(DATASET begins)

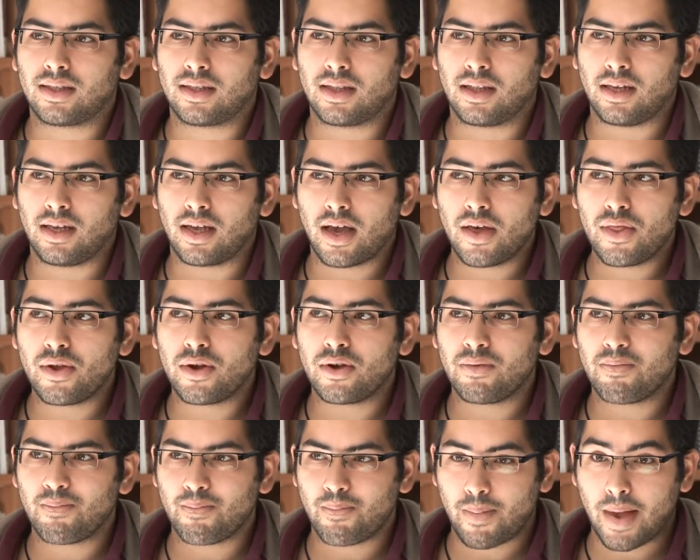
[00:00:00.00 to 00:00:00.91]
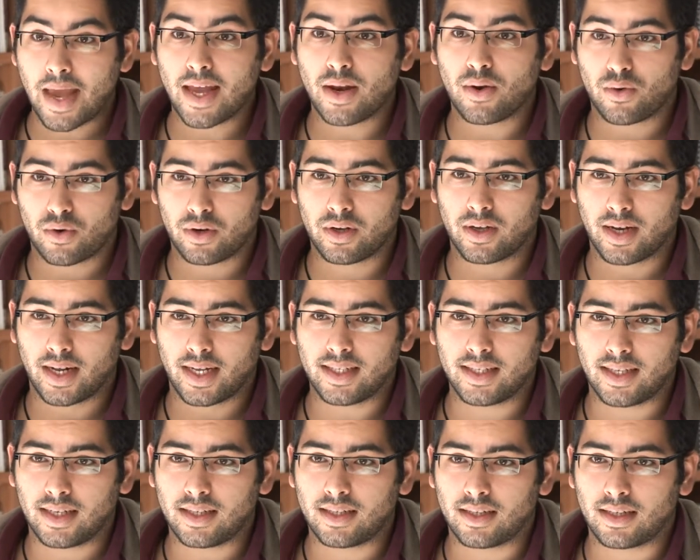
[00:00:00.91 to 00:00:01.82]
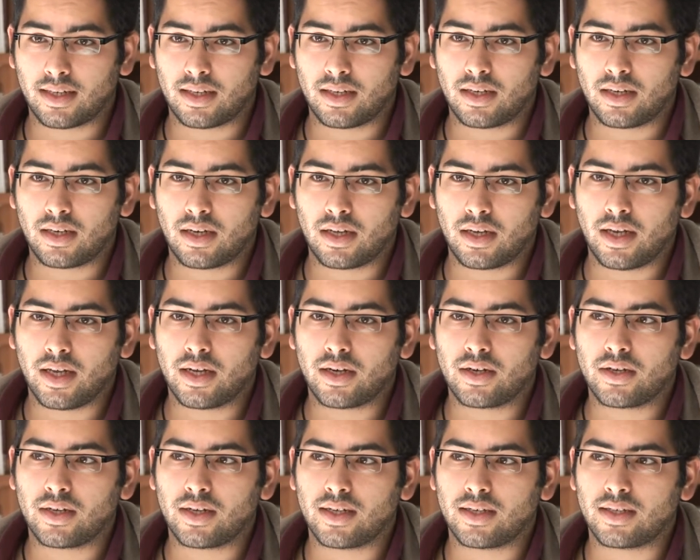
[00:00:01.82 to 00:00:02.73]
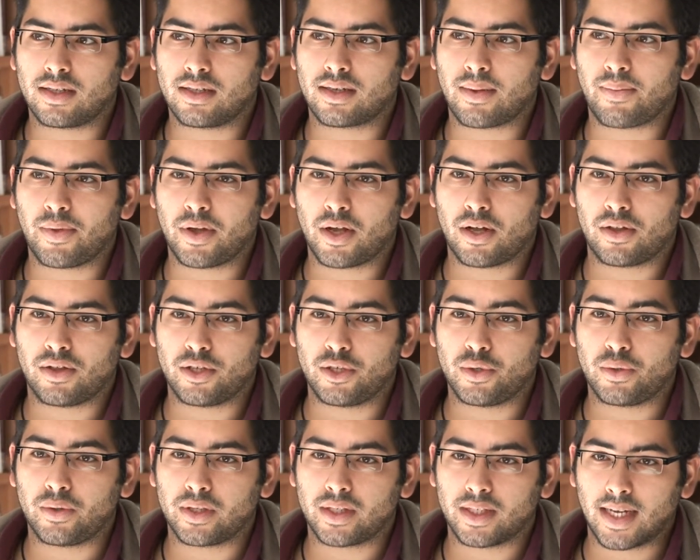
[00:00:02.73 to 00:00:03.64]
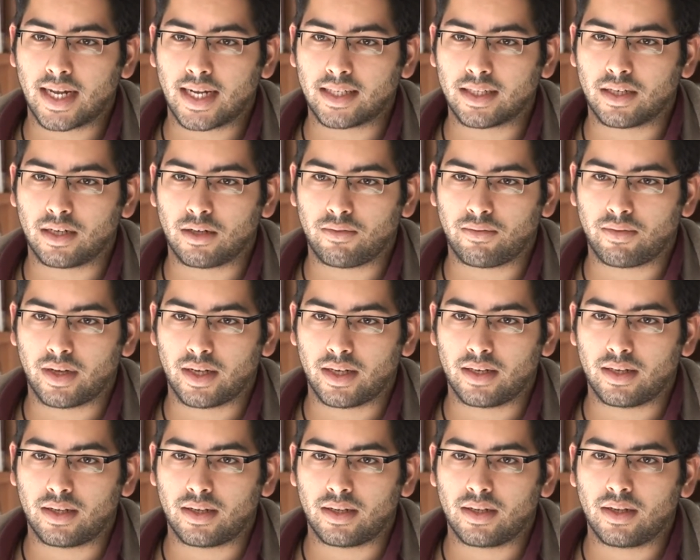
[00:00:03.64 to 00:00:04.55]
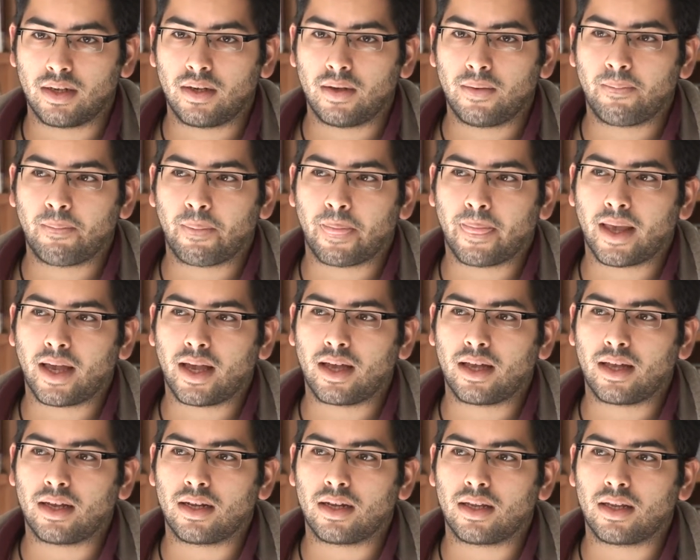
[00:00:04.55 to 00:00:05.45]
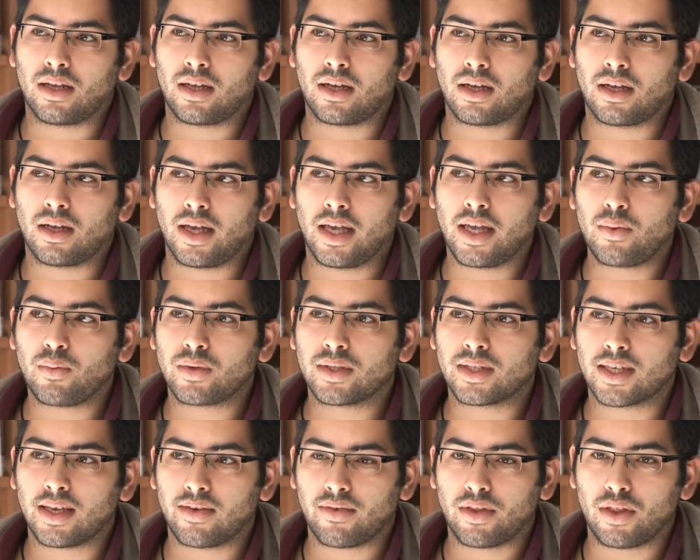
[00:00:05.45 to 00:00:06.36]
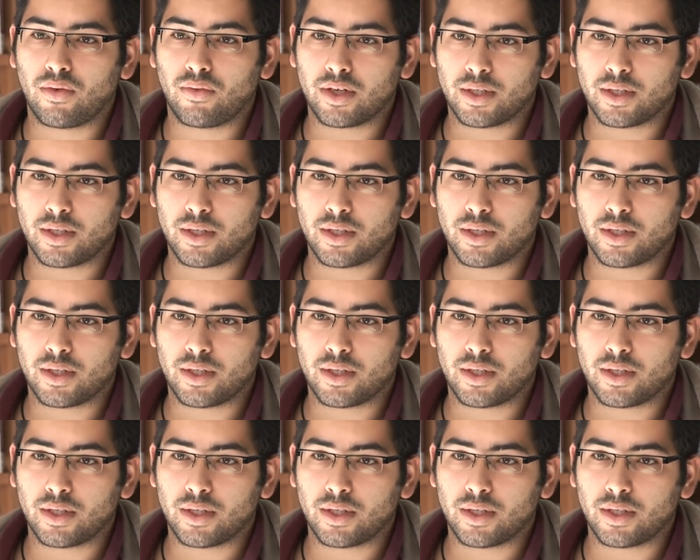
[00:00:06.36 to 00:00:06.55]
The other main organization here is something called the Jewish National Fund. And it was given the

(DATASET ends)

BRIEF
Reproduce every entry above exactly, and omit the pictures.

RESULT FOR THIS EXERCISE
[00:00:00.00 to 00:00:00.91]
[00:00:00.91 to 00:00:01.82]
[00:00:01.82 to 00:00:02.73]
[00:00:02.73 to 00:00:03.64]
[00:00:03.64 to 00:00:04.55]
[00:00:04.55 to 00:00:05.45]
[00:00:05.45 to 00:00:06.36]
[00:00:06.36 to 00:00:06.55]
The other main organization here is something called the Jewish National Fund. And it was given the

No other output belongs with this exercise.